• What this task involves:
Write out again, word for word, the lines below from the line that holds "[00:04:42.88]" through the line that holds "[00:04:47.08]", omitting pictures.

(Collected data entries)
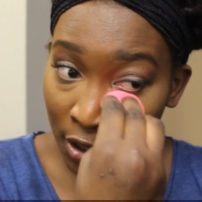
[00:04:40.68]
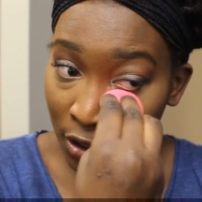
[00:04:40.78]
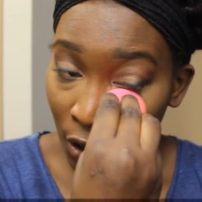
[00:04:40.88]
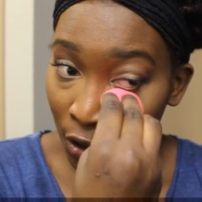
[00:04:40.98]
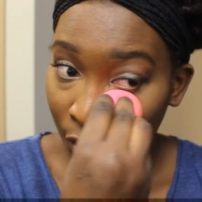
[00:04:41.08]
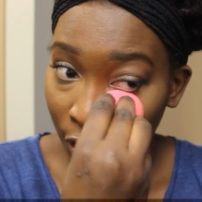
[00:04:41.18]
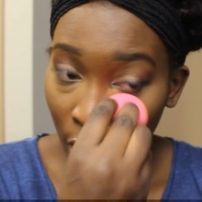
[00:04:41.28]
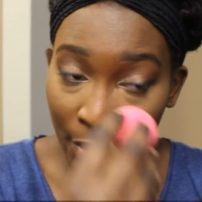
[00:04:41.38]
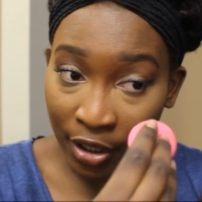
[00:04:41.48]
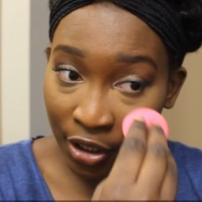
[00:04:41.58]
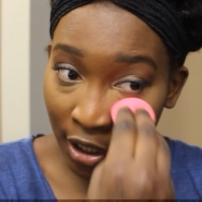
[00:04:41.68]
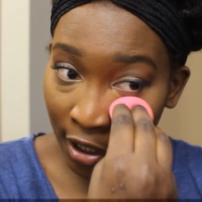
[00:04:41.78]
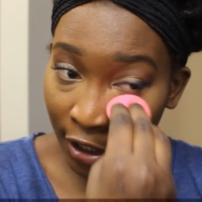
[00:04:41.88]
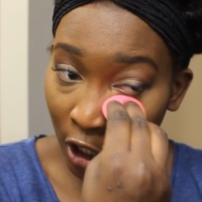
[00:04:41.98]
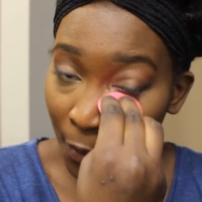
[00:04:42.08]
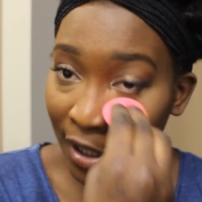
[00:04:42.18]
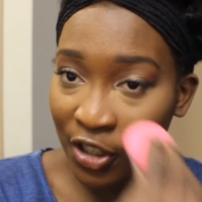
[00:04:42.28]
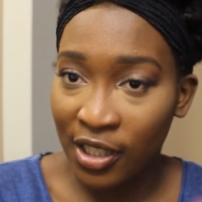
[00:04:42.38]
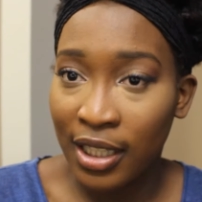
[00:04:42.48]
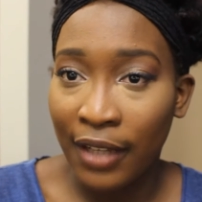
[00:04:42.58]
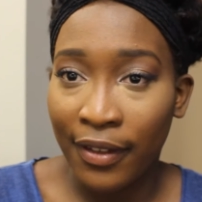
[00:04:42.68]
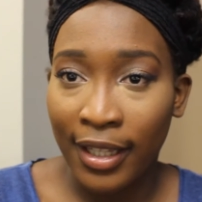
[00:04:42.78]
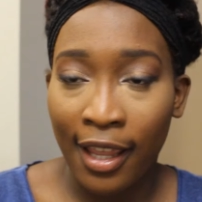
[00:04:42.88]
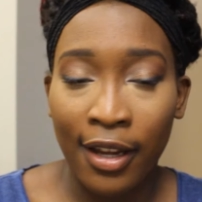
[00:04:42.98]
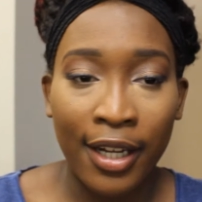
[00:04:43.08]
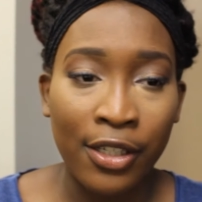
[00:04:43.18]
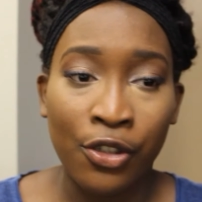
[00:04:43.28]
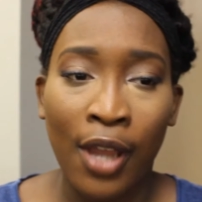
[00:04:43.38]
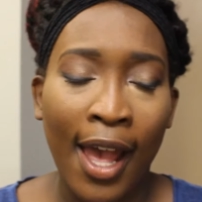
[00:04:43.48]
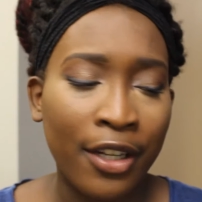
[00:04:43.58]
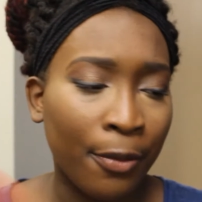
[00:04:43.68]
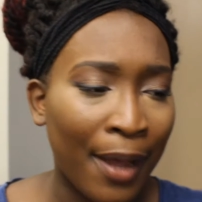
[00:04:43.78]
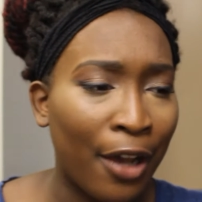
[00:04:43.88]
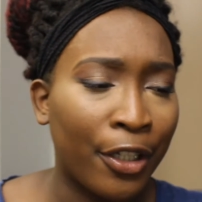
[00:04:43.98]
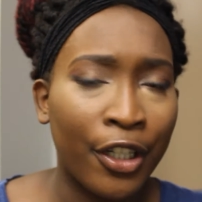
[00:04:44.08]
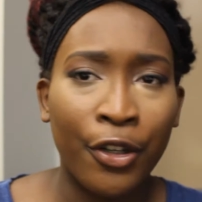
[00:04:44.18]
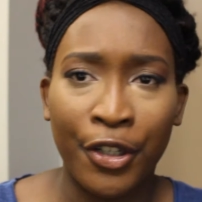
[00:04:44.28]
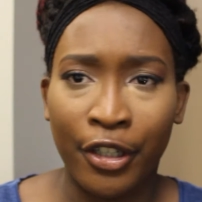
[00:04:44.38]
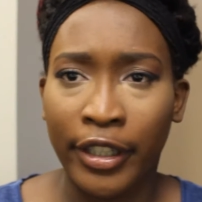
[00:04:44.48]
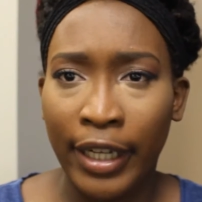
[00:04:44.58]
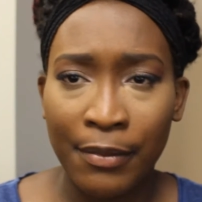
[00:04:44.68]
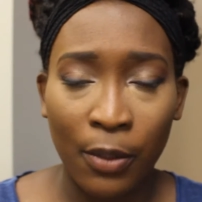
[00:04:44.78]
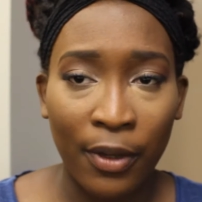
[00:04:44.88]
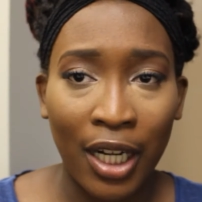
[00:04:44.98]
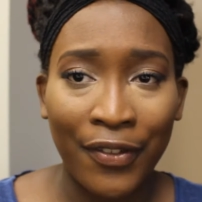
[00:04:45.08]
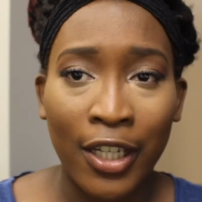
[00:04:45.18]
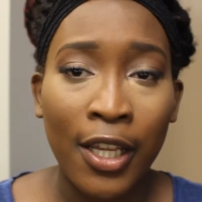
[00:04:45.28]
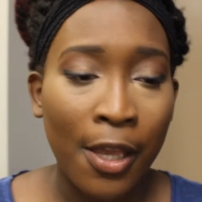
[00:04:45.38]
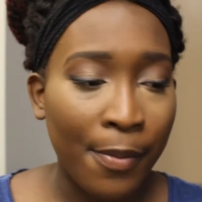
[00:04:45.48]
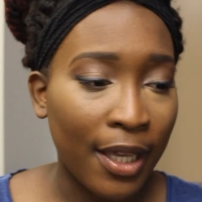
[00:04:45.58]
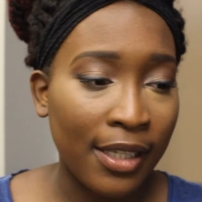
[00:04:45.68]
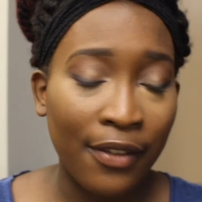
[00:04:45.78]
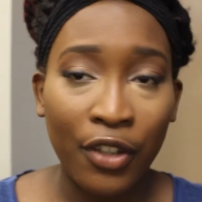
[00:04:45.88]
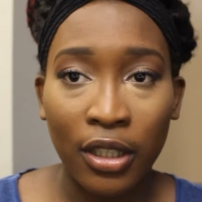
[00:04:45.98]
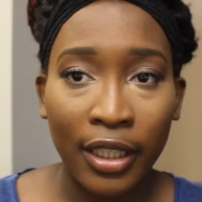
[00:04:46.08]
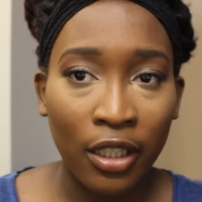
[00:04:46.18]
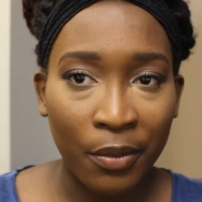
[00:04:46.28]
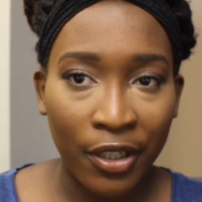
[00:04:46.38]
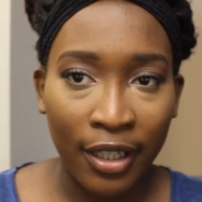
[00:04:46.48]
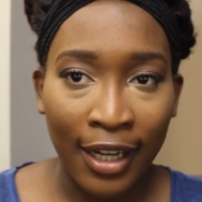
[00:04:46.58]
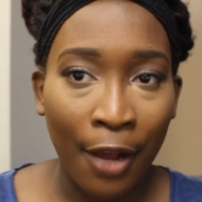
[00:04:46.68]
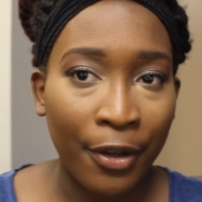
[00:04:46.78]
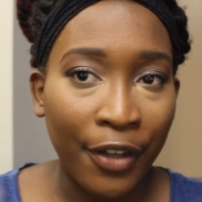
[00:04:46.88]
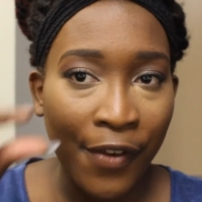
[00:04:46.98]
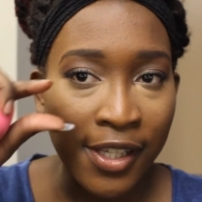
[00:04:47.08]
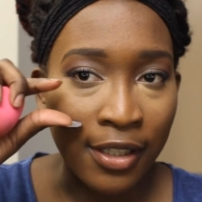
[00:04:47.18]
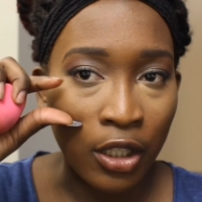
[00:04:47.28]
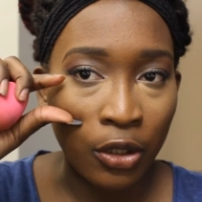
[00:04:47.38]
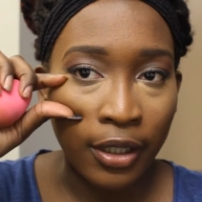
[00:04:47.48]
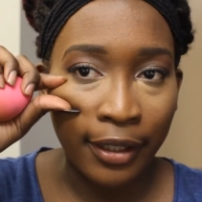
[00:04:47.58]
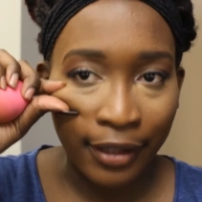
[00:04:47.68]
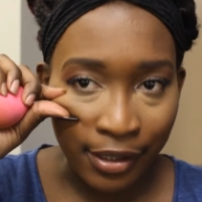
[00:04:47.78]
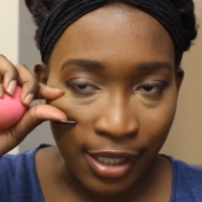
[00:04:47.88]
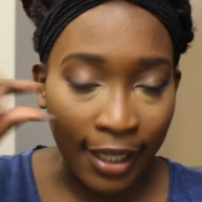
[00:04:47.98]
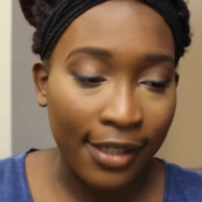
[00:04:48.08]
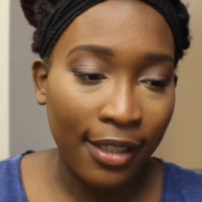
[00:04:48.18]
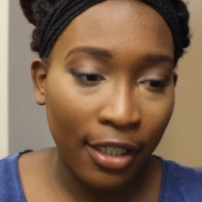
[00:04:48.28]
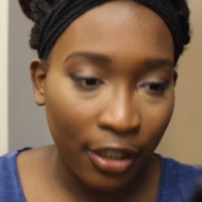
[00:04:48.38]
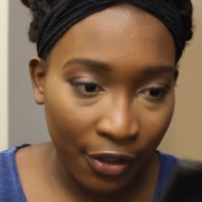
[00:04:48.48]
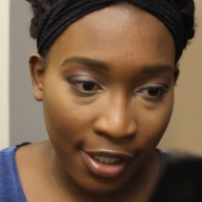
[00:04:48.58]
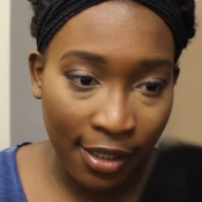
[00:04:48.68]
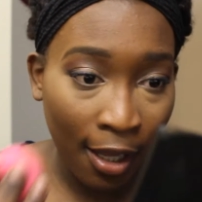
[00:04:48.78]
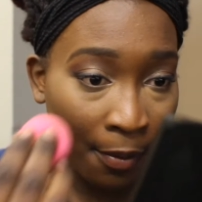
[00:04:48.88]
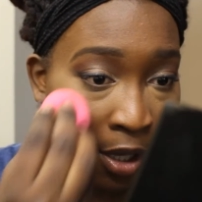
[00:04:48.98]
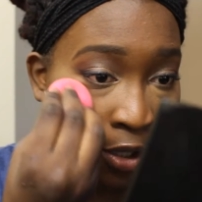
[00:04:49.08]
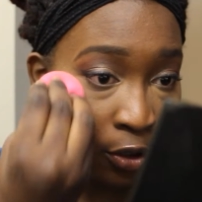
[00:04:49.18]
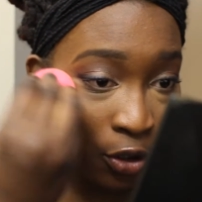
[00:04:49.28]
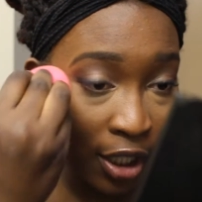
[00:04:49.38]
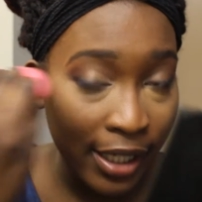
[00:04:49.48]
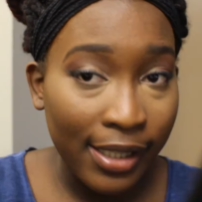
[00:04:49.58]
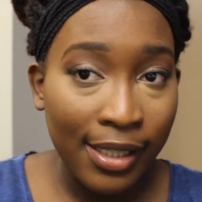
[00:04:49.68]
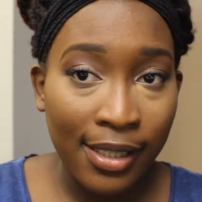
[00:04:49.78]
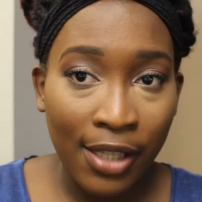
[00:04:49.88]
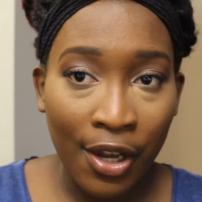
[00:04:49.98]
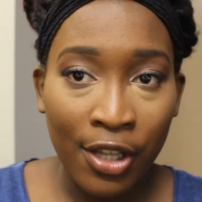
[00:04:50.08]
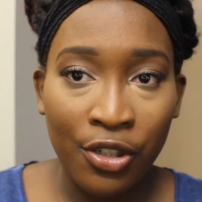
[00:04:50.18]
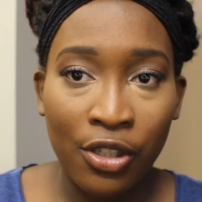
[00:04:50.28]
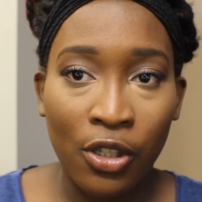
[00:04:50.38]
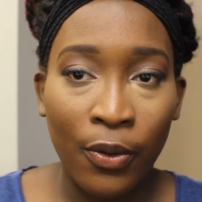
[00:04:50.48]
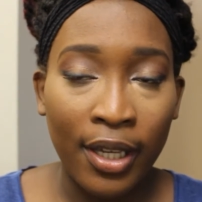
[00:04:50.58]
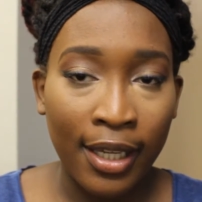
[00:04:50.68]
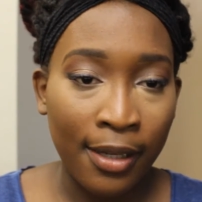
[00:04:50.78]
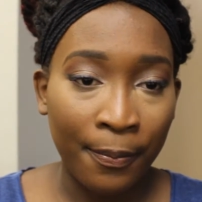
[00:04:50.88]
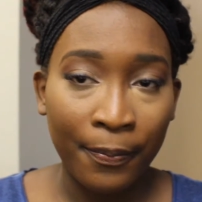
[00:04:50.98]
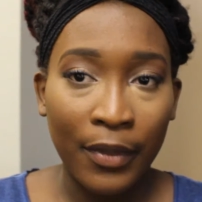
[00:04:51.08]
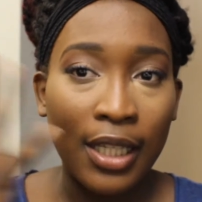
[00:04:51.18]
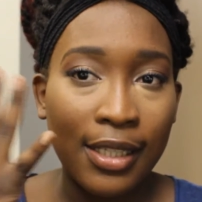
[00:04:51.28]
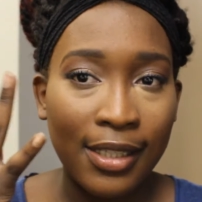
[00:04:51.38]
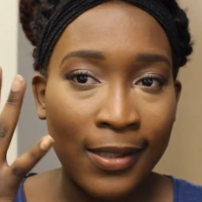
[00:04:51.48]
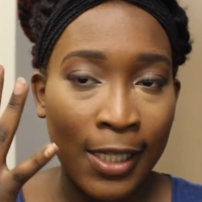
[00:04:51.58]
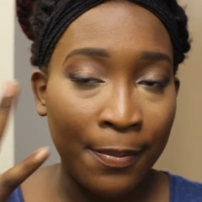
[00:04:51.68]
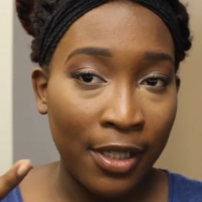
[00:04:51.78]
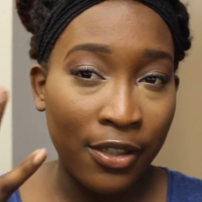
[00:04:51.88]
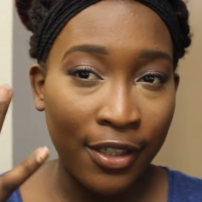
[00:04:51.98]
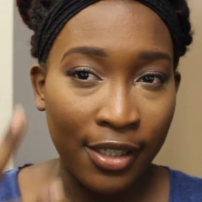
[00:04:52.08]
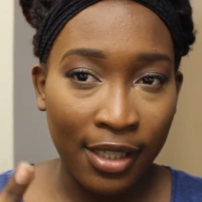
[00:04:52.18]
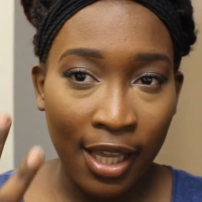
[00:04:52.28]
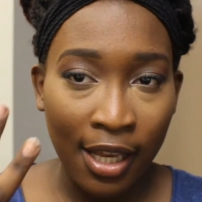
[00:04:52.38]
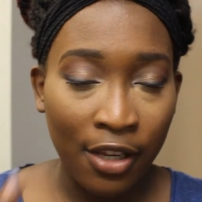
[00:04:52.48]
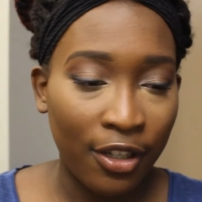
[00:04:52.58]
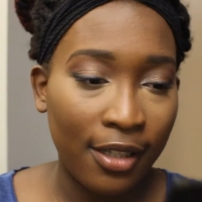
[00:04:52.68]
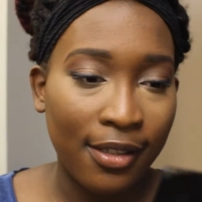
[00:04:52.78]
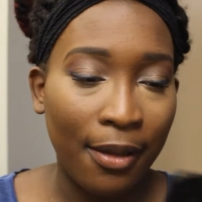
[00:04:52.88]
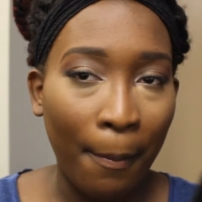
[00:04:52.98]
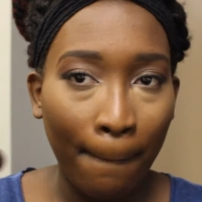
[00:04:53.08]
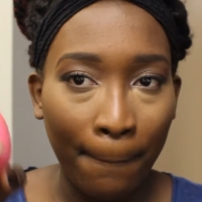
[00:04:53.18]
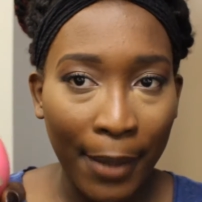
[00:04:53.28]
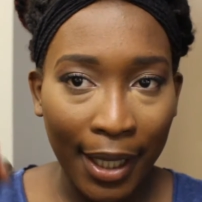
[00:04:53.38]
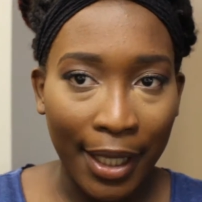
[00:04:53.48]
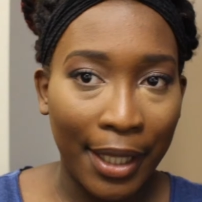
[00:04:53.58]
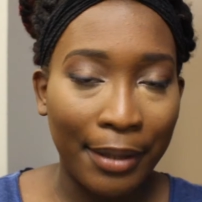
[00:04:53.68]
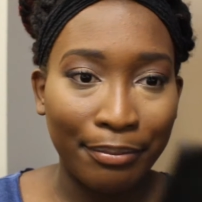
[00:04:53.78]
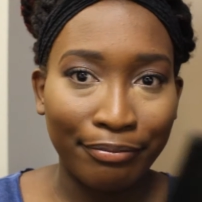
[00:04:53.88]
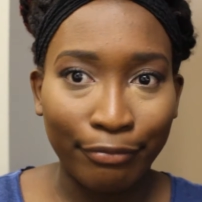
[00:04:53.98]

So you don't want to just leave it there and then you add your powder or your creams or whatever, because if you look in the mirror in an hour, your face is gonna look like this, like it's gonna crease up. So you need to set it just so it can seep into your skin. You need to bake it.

• Answer to the exercise:
[00:04:42.88]
[00:04:42.98]
[00:04:43.08]
[00:04:43.18]
[00:04:43.28]
[00:04:43.38]
[00:04:43.48]
[00:04:43.58]
[00:04:43.68]
[00:04:43.78]
[00:04:43.88]
[00:04:43.98]
[00:04:44.08]
[00:04:44.18]
[00:04:44.28]
[00:04:44.38]
[00:04:44.48]
[00:04:44.58]
[00:04:44.68]
[00:04:44.78]
[00:04:44.88]
[00:04:44.98]
[00:04:45.08]
[00:04:45.18]
[00:04:45.28]
[00:04:45.38]
[00:04:45.48]
[00:04:45.58]
[00:04:45.68]
[00:04:45.78]
[00:04:45.88]
[00:04:45.98]
[00:04:46.08]
[00:04:46.18]
[00:04:46.28]
[00:04:46.38]
[00:04:46.48]
[00:04:46.58]
[00:04:46.68]
[00:04:46.78]
[00:04:46.88]
[00:04:46.98]
[00:04:47.08]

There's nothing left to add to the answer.